Mangan's sister doesn't
need to do anything special to make the trip to the bazaar important to the narrator. He is so
enamored of her that the fact that she simply speaks to him about the bazaar would probably be
enough to make him want to go. He says,
At last she spoke
to me. When she addressed the first words to me I was so confused that I did not know what to
answer. She asked me was I going to . I forgot whether I answered yes or no.

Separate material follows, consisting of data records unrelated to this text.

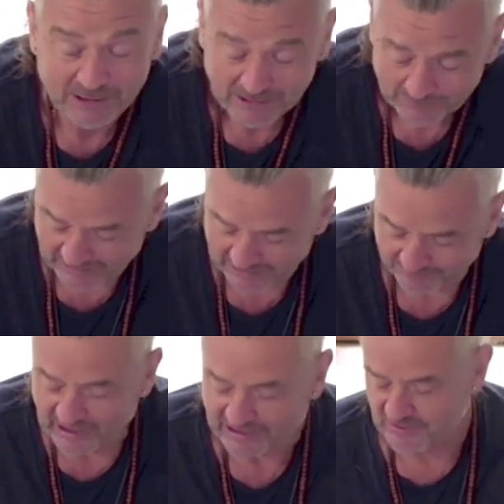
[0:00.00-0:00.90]
but uh,
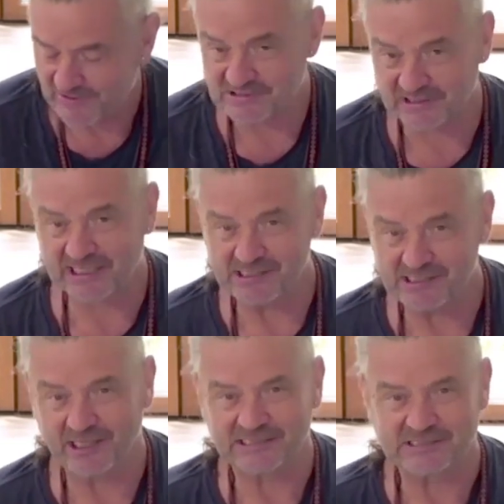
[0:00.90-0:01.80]
yeah so that's the key
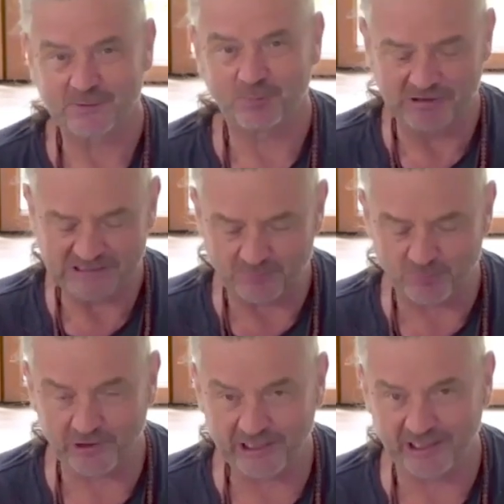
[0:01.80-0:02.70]
thing it's the it's the
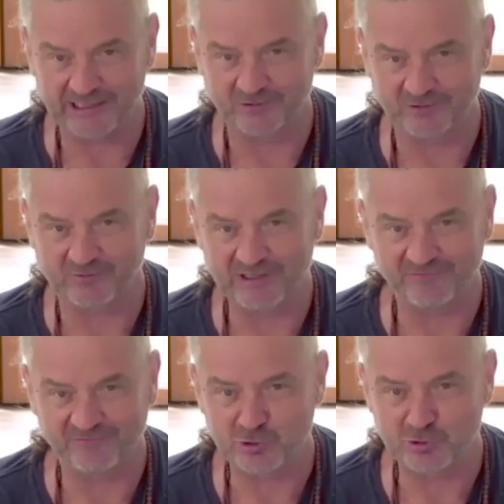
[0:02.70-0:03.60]
breaking down of the
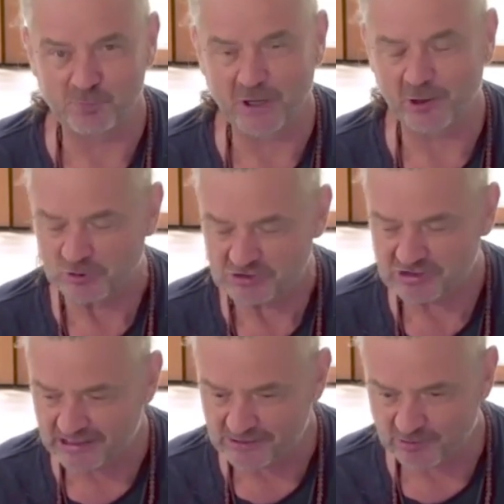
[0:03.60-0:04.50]
individual components
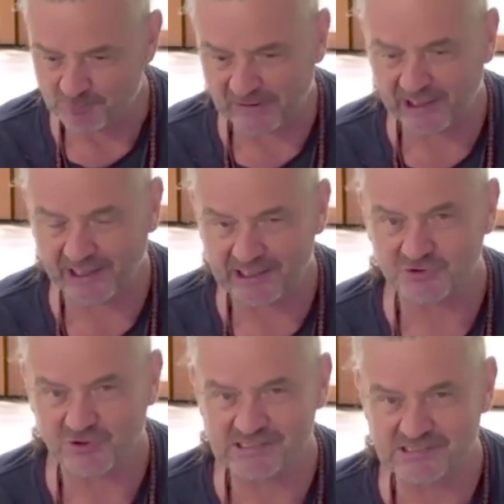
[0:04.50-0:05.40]
the the being
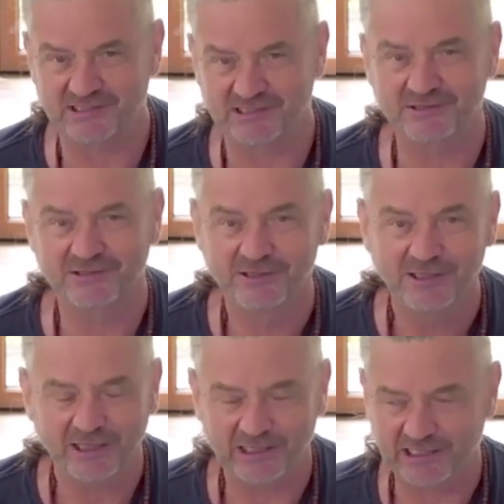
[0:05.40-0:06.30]
interested
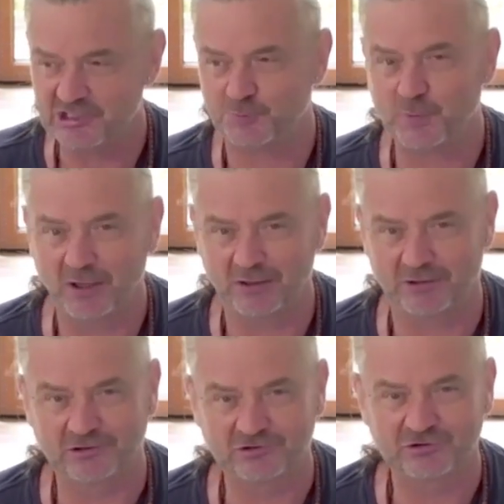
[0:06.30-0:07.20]
in each
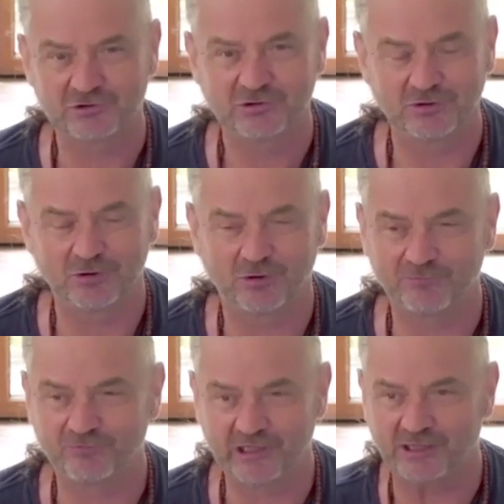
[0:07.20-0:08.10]
part
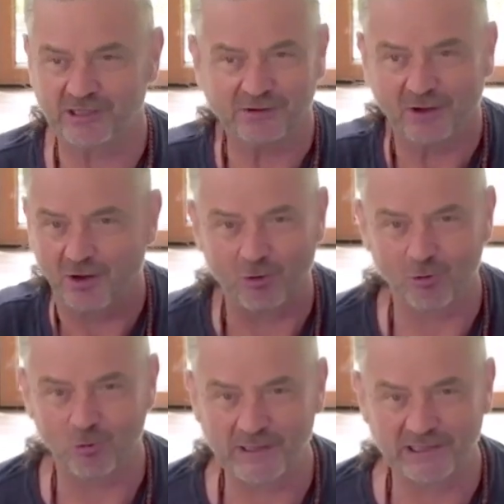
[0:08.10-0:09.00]
of the
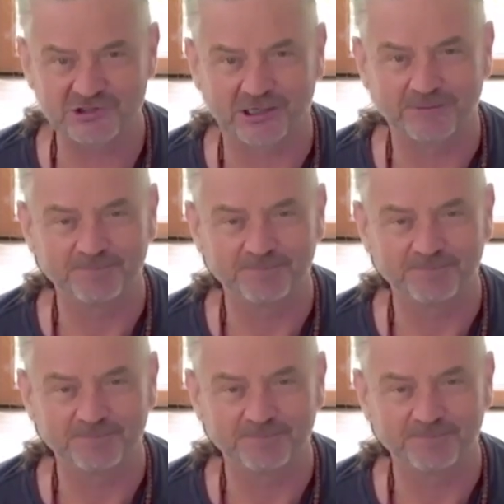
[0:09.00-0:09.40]
whole picture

It would be a splendid bazaar; she said she would love to go [....]. She could not go, she said,
because there would be a retreat that week in her convent [....]. The light from the lamp
opposite our door caught the white curve of her neck, lit up her hair that rested there and,
falling, lit up the hand upon the railing.
Not only does
the narrator hope to make her happy by bringing her a gift from the exotic Araby, but he
describes her appearance as though she were magic, lit up, and purely beautiful. Even before she
speaks to him, he thinks of himself as her champion, a hero. Just prior to their conversation,
he says, "I imagined that I bore my chalice safely through a throng of foes. Her name
sprang to my lips at moments in strange prayers and praises which I myself did not
understand." When Mangan's sister mentions her disappointment that she cannot go to the
bazaar, she, in essence, gives him his quest.
I disagree, incidentally, that
the narrator's failure to name her means that his childhood feelings for her were, in fact,
silly or childish. He is unnamed as well. As the other commenter states, this is a coming-of-age
story, and the narrator does lose his innocent naivety, but the namelessness of both himself and
his childhood love serve to make this story feel more universal.